June 3 1965: An American walked in space

One hundred and 20 miles above the earth, Major Edward H. White II opened the hatch of the Gemini 4 and stepped out of the capsule, becoming the first American astronaut to walk in space. Attached to the craft by a 25-foot tether and controlling his movements with a hand-held oxygen jet-propulsion gun, White remained outside the capsule for just over 20 minutes. As a space walker, White had been preceded by Soviet cosmonaut Aleksei A. Leonov, who on March 18, 1965, was the first man ever to walk in space.
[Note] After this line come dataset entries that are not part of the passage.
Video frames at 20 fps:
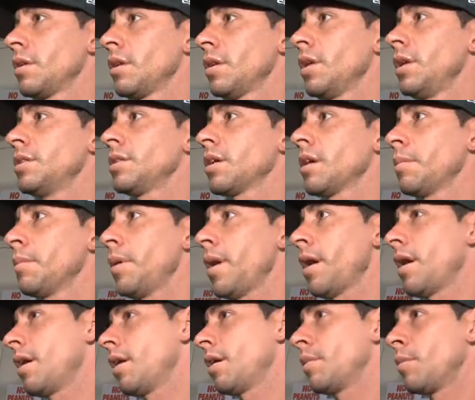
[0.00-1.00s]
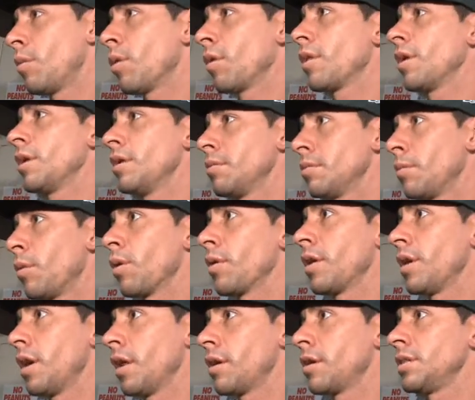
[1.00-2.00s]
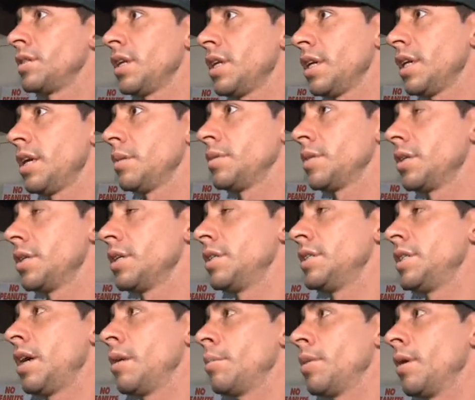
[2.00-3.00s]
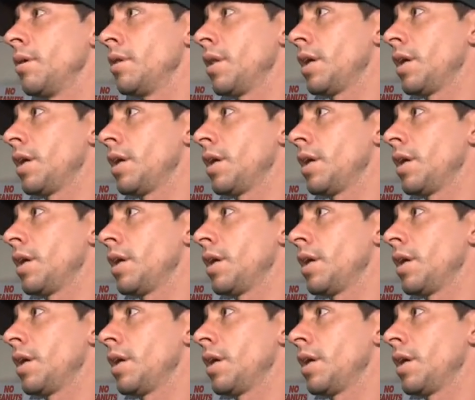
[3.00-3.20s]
He's a competitor more than others, and he keeps a good tempo.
Implemented at the height of the space race, NASA’s Gemini program was the least famous of the three U.S.-manned space programs conducted during the 1960s. However, as an extension of Project Mercury, which put the first American in space in 1961, Gemini laid the groundwork for the more dramatic Apollo lunar missions, which began in 1968. The Gemini space flights were the first to involve multiple crews, and the extended duration of the missions provided valuable information about the biological effects of longer-term space travel. When the Gemini program ended in 1966, U.S. astronauts had also perfected rendezvous and docking maneuvers with other orbiting vehicles, a skill that would be essential during the three-stage Apollo moon missions.

June 3 1989
Austerity measures introduced by the Nigerian government triggered riots in the capital city, Lagos.